## Data records
____
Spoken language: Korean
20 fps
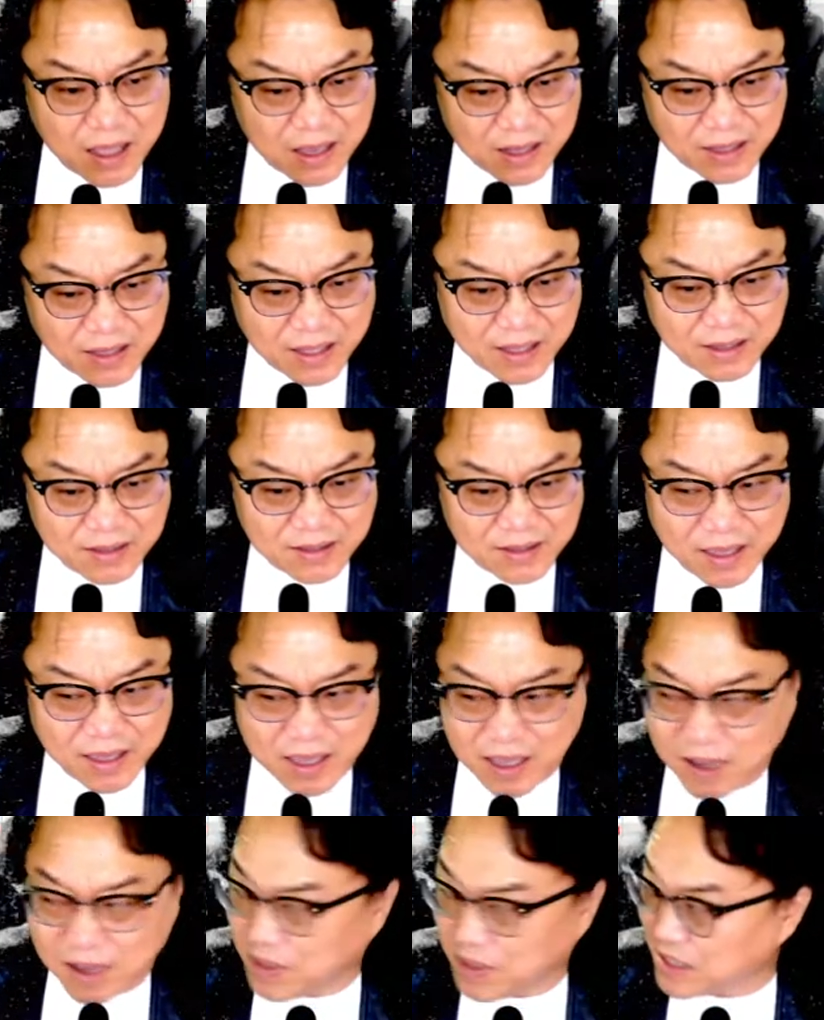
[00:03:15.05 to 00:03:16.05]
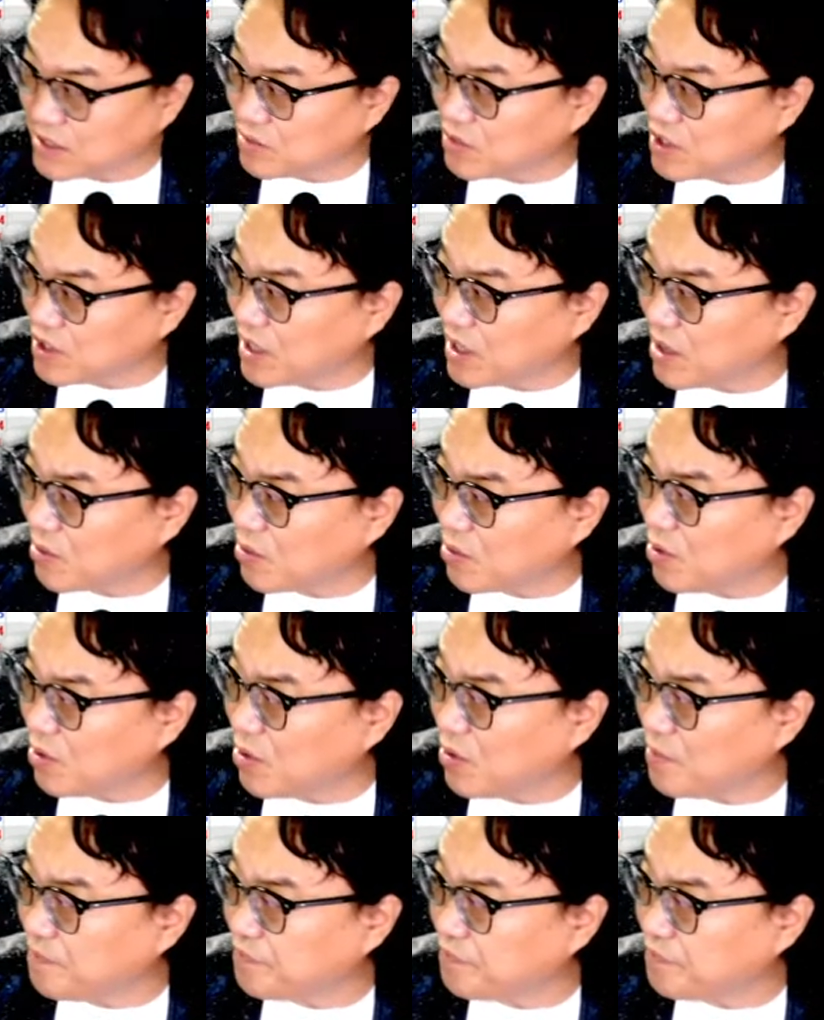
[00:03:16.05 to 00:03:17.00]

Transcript: 일단 그렇게 말씀드리겠고,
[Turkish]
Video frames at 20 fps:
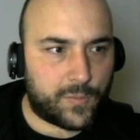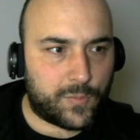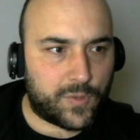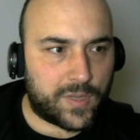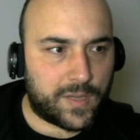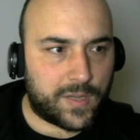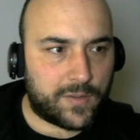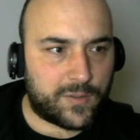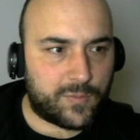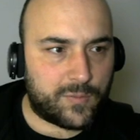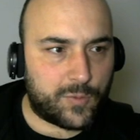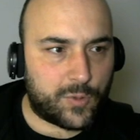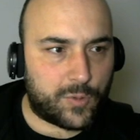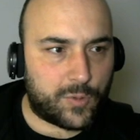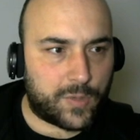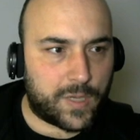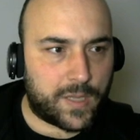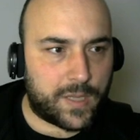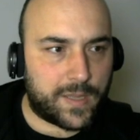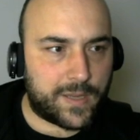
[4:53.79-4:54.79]
Burada yanlış bir şey
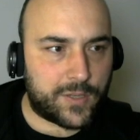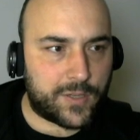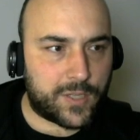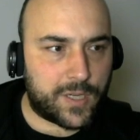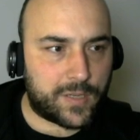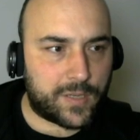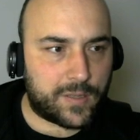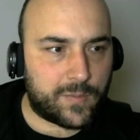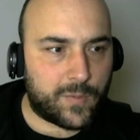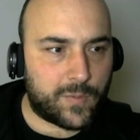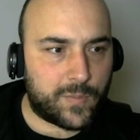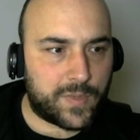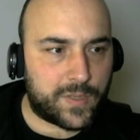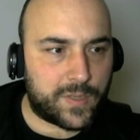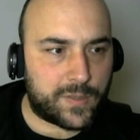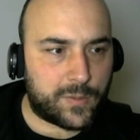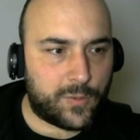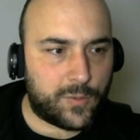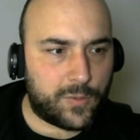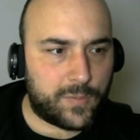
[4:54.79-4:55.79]
oldu. Enerji artırmanın bir
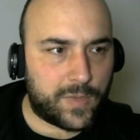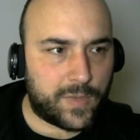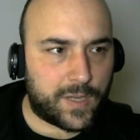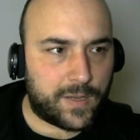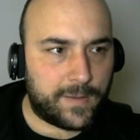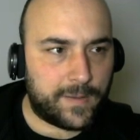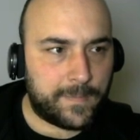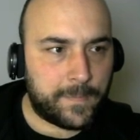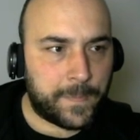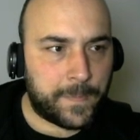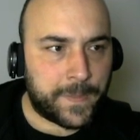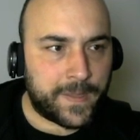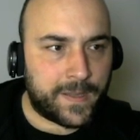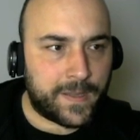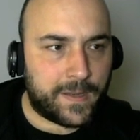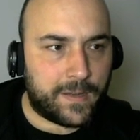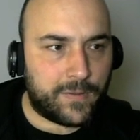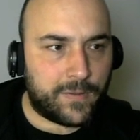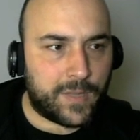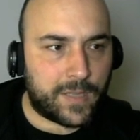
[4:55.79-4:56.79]
hızı yok mu ya?
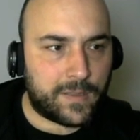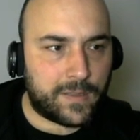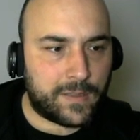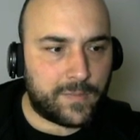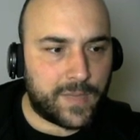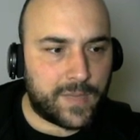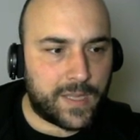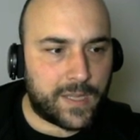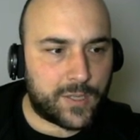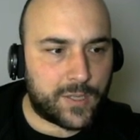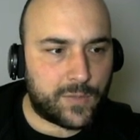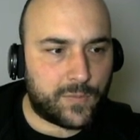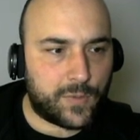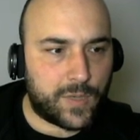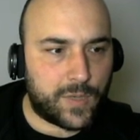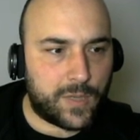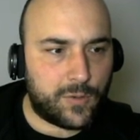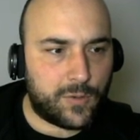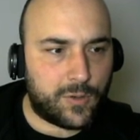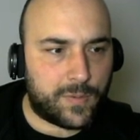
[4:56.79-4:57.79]
Level atladığında enerji
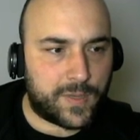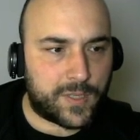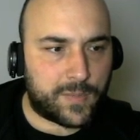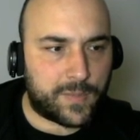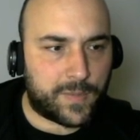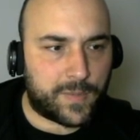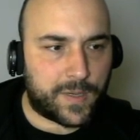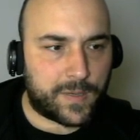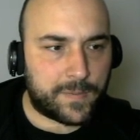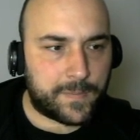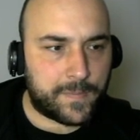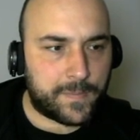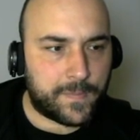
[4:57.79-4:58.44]
fulleniyor mu acaba?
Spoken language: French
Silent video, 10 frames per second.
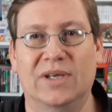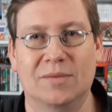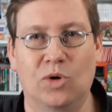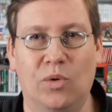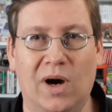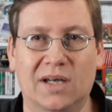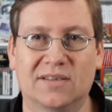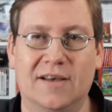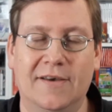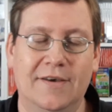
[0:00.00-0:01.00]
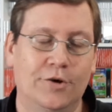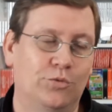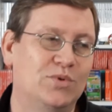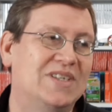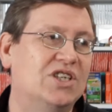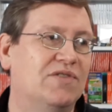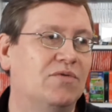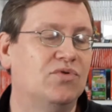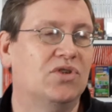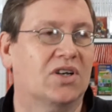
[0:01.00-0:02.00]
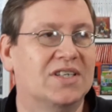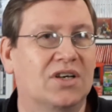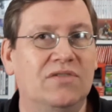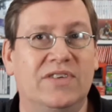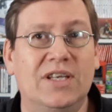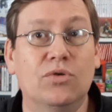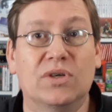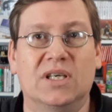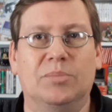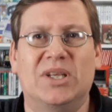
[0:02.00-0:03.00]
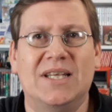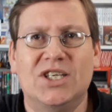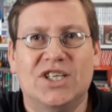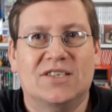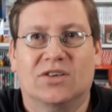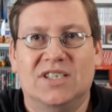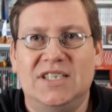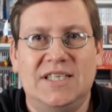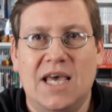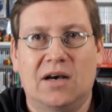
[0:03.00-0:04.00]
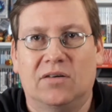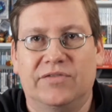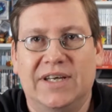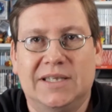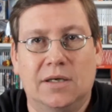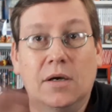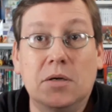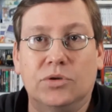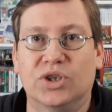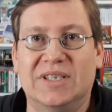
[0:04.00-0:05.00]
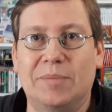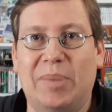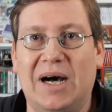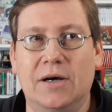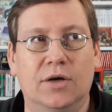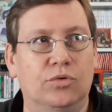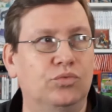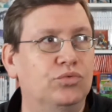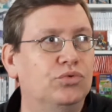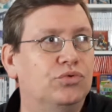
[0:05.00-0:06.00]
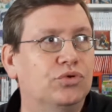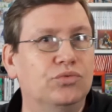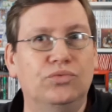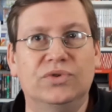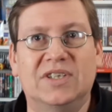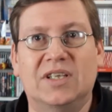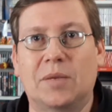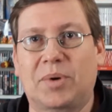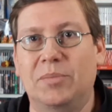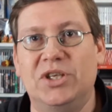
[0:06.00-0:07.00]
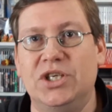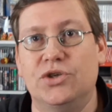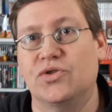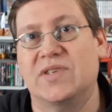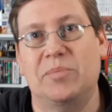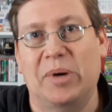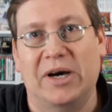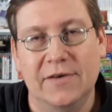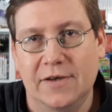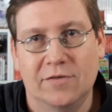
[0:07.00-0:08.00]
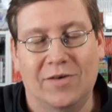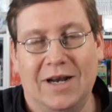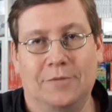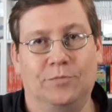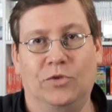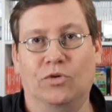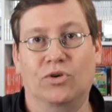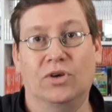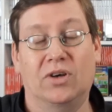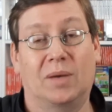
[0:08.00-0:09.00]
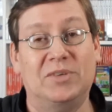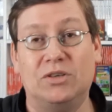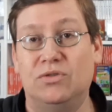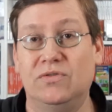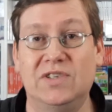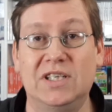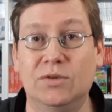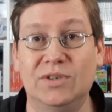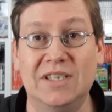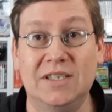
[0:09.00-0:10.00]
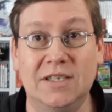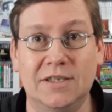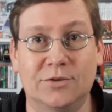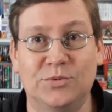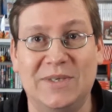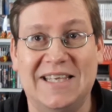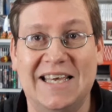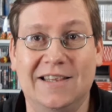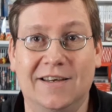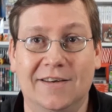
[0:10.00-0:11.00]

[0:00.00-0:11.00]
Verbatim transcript: Game Awards, ou si je vais vous sortir une vidéo qui est peut-être déjà sortie hier en fait, je sais pas, ou, ou cet après-midi, je sais pas. Voilà, donc euh, il y aura peut-être une vidéo dédiée ce week-end,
____
## YOUR OBJECTIVE
Set down every entry exactly; omit the pictures.

## EXERCISE OUTPUT
Spoken language: Korean
20 fps
[00:03:15.05 to 00:03:16.05]
[00:03:16.05 to 00:03:17.00]

Transcript: 일단 그렇게 말씀드리겠고,
[Turkish]
Video frames at 20 fps:
[4:53.79-4:54.79]
Burada yanlış bir şey
[4:54.79-4:55.79]
oldu. Enerji artırmanın bir
[4:55.79-4:56.79]
hızı yok mu ya?
[4:56.79-4:57.79]
Level atladığında enerji
[4:57.79-4:58.44]
fulleniyor mu acaba?
Spoken language: French
Silent video, 10 frames per second.
[0:00.00-0:01.00]
[0:01.00-0:02.00]
[0:02.00-0:03.00]
[0:03.00-0:04.00]
[0:04.00-0:05.00]
[0:05.00-0:06.00]
[0:06.00-0:07.00]
[0:07.00-0:08.00]
[0:08.00-0:09.00]
[0:09.00-0:10.00]
[0:10.00-0:11.00]

[0:00.00-0:11.00]
Verbatim transcript: Game Awards, ou si je vais vous sortir une vidéo qui est peut-être déjà sortie hier en fait, je sais pas, ou, ou cet après-midi, je sais pas. Voilà, donc euh, il y aura peut-être une vidéo dédiée ce week-end,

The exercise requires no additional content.